*EXERCISE*: Skip any image you find and restate the rest of the data word for word.
━━━
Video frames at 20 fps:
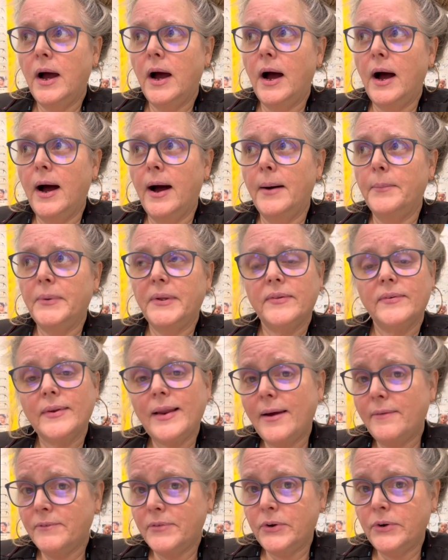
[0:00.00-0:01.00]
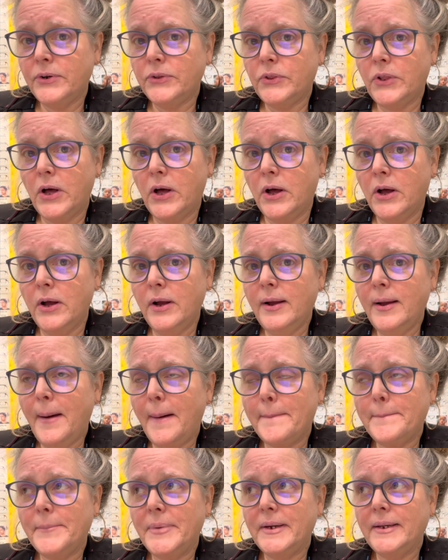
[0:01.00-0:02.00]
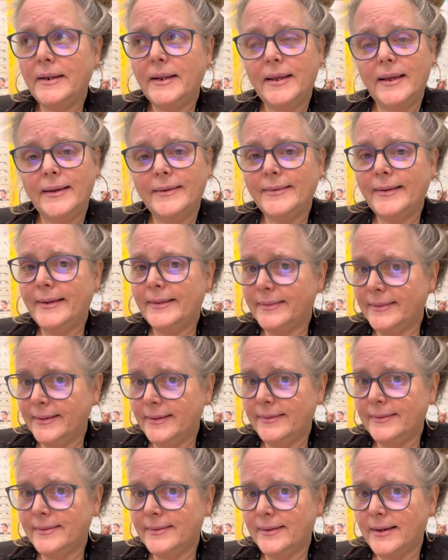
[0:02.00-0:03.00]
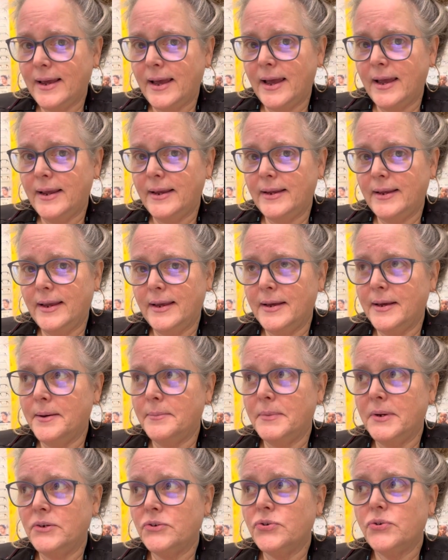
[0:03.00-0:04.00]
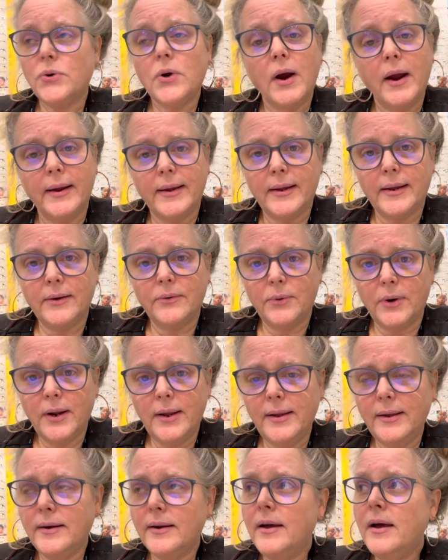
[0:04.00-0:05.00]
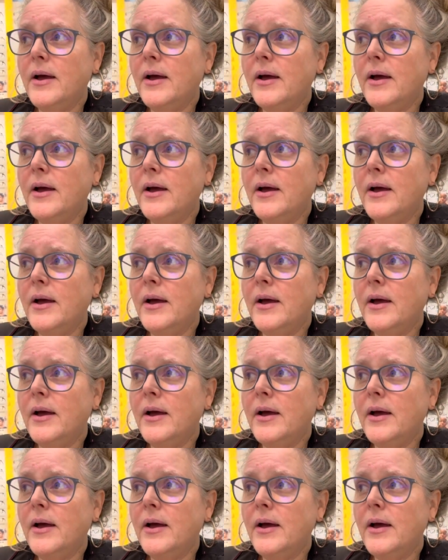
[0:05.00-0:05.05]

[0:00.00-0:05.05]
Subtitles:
It's not very long, but at least I am trying, right?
━━━
*TASK SOLUTION*:
Video frames at 20 fps:
[0:00.00-0:01.00]
[0:01.00-0:02.00]
[0:02.00-0:03.00]
[0:03.00-0:04.00]
[0:04.00-0:05.00]
[0:05.00-0:05.05]

[0:00.00-0:05.05]
Subtitles:
It's not very long, but at least I am trying, right?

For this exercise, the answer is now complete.